Revealed: Labour did NOT pilot the Bedroom Tax – Mike Sivier

Thanks to Mike at Vox Political for debunking this myth.


The ‘infographic’ above is very popular among Scottish nationalists at the moment. In line with the wishes of the Scottish National Party (SNP), they are working hard to smear or discredit the Labour Party in order to undermine its support north of the border. There’s just one problem.

The claim is untrue.

The facts were revealed by a Labour councillor, Paul Bull, on Twitter today (December 30) after Yr Obdt Srvt spent yesterday evening arguing the matter with some particularly avid nationalists.

“I too was concerned by Malcolm Wicks’ comments in Hansard that seemed to suggest [a] Bedroom Tax pilot,” he tweeted. “So troubled that I decided to research what form that Bedroom Tax pilot took. That research … has even gone as far as the House of Commons Library.”

Then he wrote:


So this was a scheme that was announced by a Labour minister, certainly – but the Labour government of 2001 did not go through with it.

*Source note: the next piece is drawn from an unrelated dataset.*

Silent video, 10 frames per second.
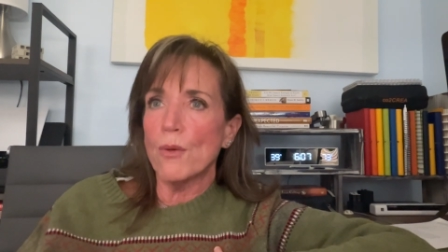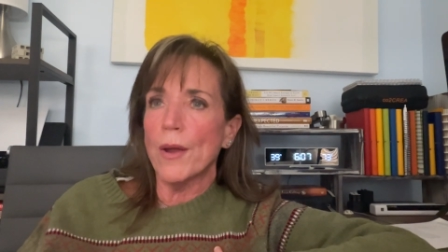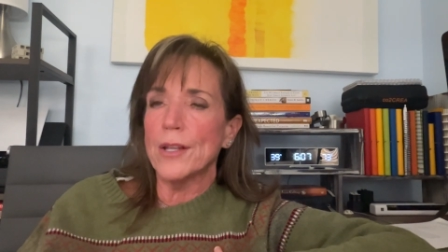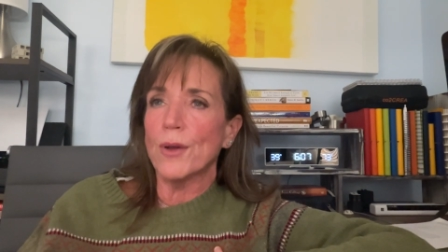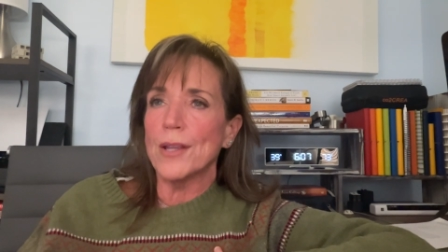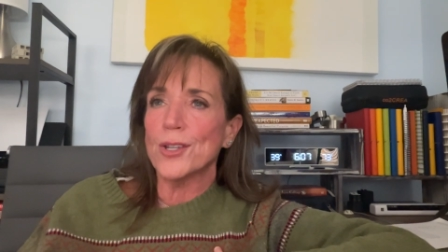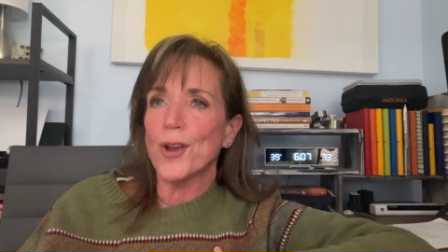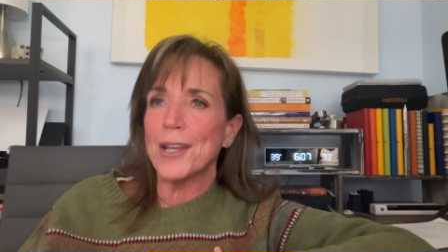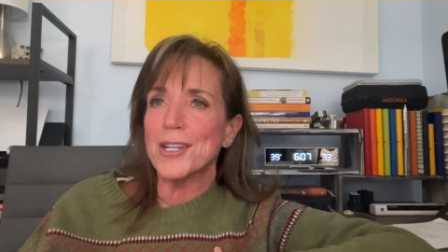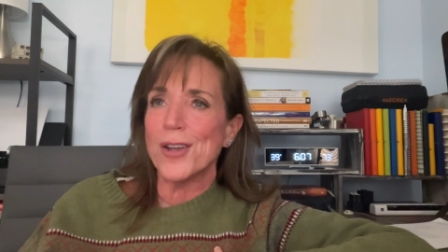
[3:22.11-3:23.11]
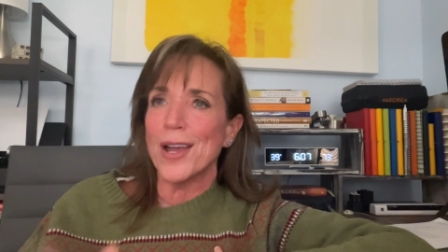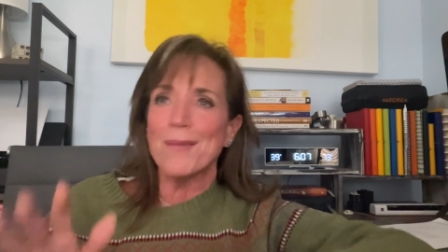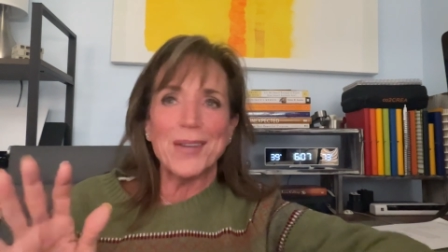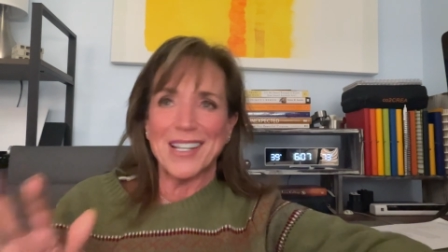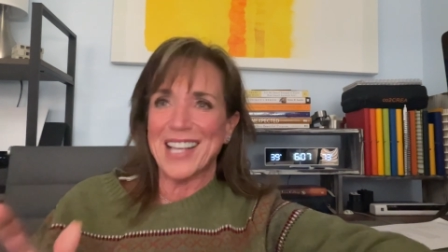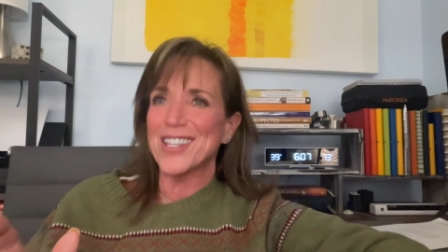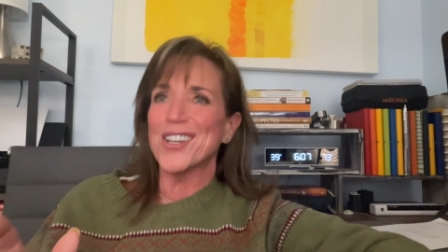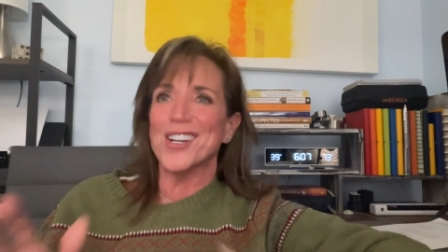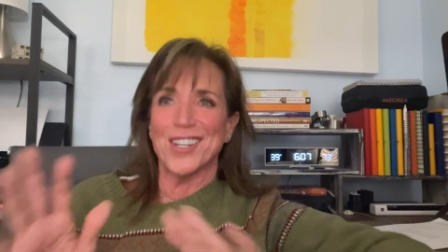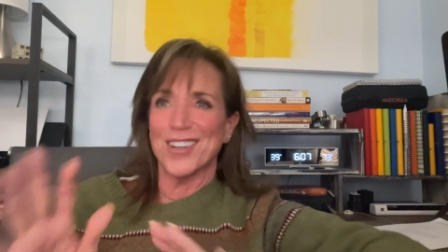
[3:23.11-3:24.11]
wanting to raise the criteria because that's good.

So much for the nationalists’ claims. “Oh what a tangled web we weave, when first we practise to deceive”, as someone once said. Or, more appropriately (perhaps), “The best-laid schemes o’ mice an’ men gang aft agley”.

Cllr Bull continued: “However, back then Labour did do something to encourage social tenants to downsize, where many local authorities offered cash incentives to encourage [it], and this scheme was available to ALL social housing tenants, so not just those on Housing Benefit.”

He provided information on Exeter City Council’s schemes, which are available to read here and here. The second link is to a PDF file which may not open in some browsers.

He concludes: “Elements of [the] Exeter Council scheme [are] still in place but incentives are not so generous. But Exeter Council now employ a Downsizing Officer to assist social housing tenants who do want to move.”

The reality, it seems, is a long way away from the harsh brutality of the Coalition’s Bedroom Tax, with which the SNP and its supporters hoped to tar the Labour Party.

Next time anyone tries to tell you Labour had anything to do with the Bedroom Tax, point them to this article.

How can people trust the SNP when it launches lying smear campaigns like this?


See also: Debunked: More claims about LHA and the Bedroom Tax

9 thoughts on “Revealed: Labour did NOT pilot the Bedroom Tax – Mike Sivier

  1. They did bring in the Local Housing Allowance in place of HB in April 2008 which was, in effect, a bedroom tax for private renters. Be a Labour supporter, but not based on obfuscation. The Labour Party needs massive reform to return it to its core principles of public ownership, public provision and to be a party of the people, not of ‘responsible capitalism’. If campaigners like you are going to whitewash its past I can’t see much chance of that change happening.


    1. I’m a private renter. I was in 2009. The LHA capped private rents by using an average rent in each area to set levels of housing benefit. The number of bedrooms was irrelevant to that legislation. You could rent a house of any size, provided that the rent did not exceed the local area average. So no, not the same as bedroom tax at all.

      Thanks for your permission to be a Labour supporter, but I’ve never been one to need personal validation, because I inform myself and base my perspectives on research, evidence and careful analysis. In short, I’m practiced at telling shite from shinola. 🙂

      The bedroom tax itself was introduced by the Coalition last year, as part of their welfare ‘reforms’. That is what people should be addressing, rather than attacking and smearing the Labour Party and its supporters


    1. I do know that in 2011, the Tories did change the terms of it, and bedrooms became an issue, suddenly. In 2009 I had to privately rent, following losing my own home – long story, I got ill, couldn’t work, coulldn’t pay mortgage…

      In 2009, the council informed me that I was entitled to claim housing benefit for the 3 bedroomed terraced I had found. I moved in. In 2011, I was told that my sons, both then under 16, should share a room, and they deducted an amount from my benefit – effectively that IS a bedroom tax. But the Tories did that, as they changed the law for private renters in April 2011.